[Your assignment]:
Go through the entries and transcribe each one exactly, dropping the pictures.

[Material provided]:
************
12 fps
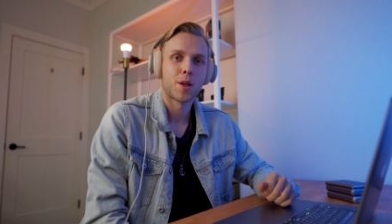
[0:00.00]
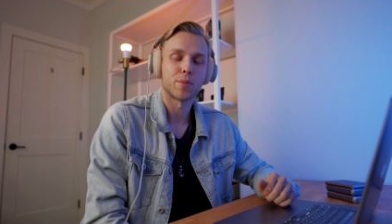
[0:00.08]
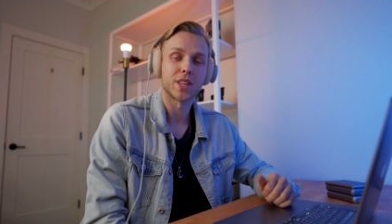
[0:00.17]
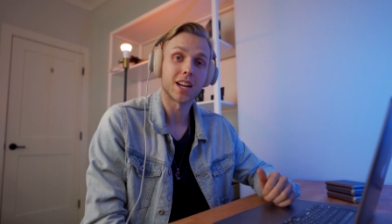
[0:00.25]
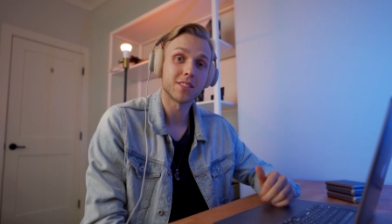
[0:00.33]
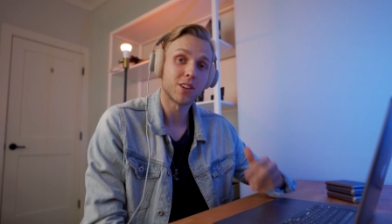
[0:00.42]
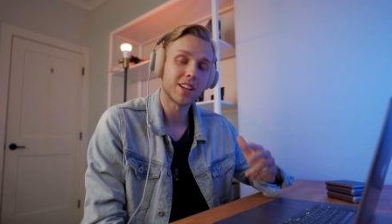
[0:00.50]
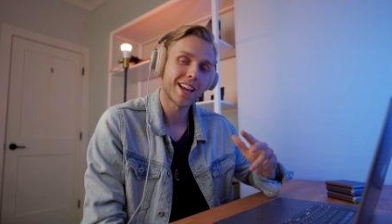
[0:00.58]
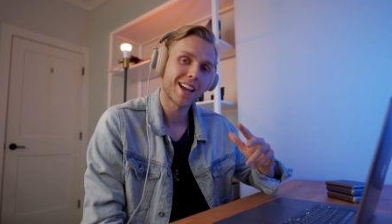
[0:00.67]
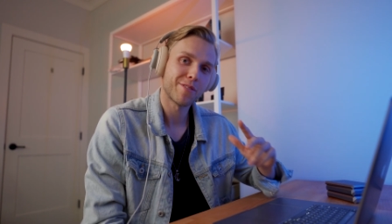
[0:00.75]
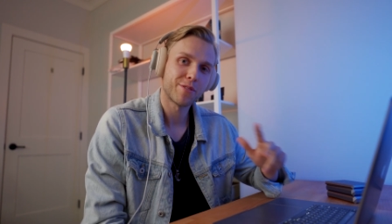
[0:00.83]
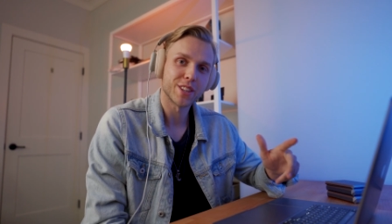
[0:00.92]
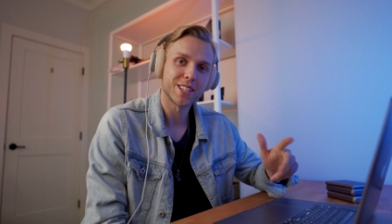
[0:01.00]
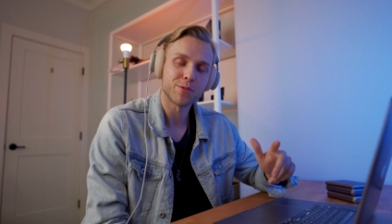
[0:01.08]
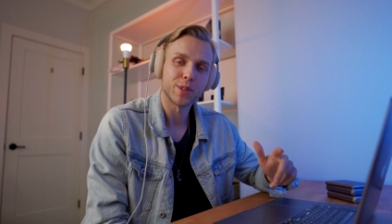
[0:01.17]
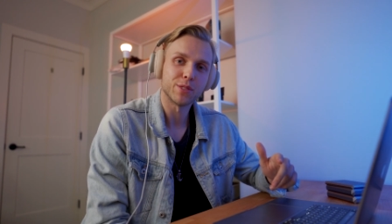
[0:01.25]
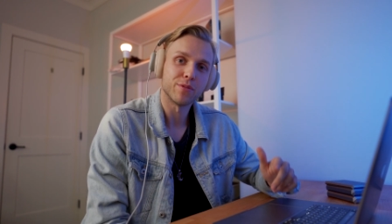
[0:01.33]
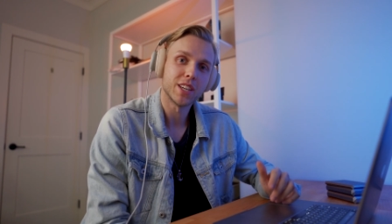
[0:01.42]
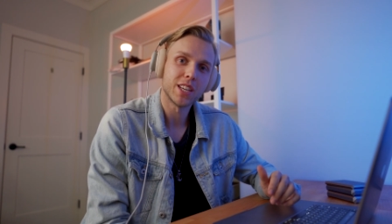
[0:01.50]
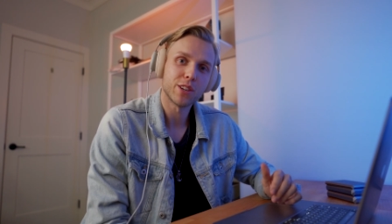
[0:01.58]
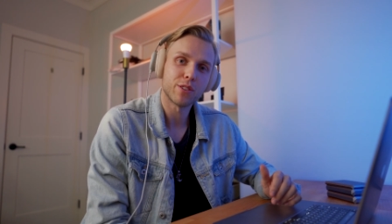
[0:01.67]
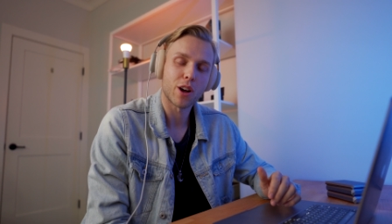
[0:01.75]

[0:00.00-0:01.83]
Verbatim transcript: But that is all I have for this week's video.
************
[Response]:
12 fps
[0:00.00]
[0:00.08]
[0:00.17]
[0:00.25]
[0:00.33]
[0:00.42]
[0:00.50]
[0:00.58]
[0:00.67]
[0:00.75]
[0:00.83]
[0:00.92]
[0:01.00]
[0:01.08]
[0:01.17]
[0:01.25]
[0:01.33]
[0:01.42]
[0:01.50]
[0:01.58]
[0:01.67]
[0:01.75]

[0:00.00-0:01.83]
Verbatim transcript: But that is all I have for this week's video.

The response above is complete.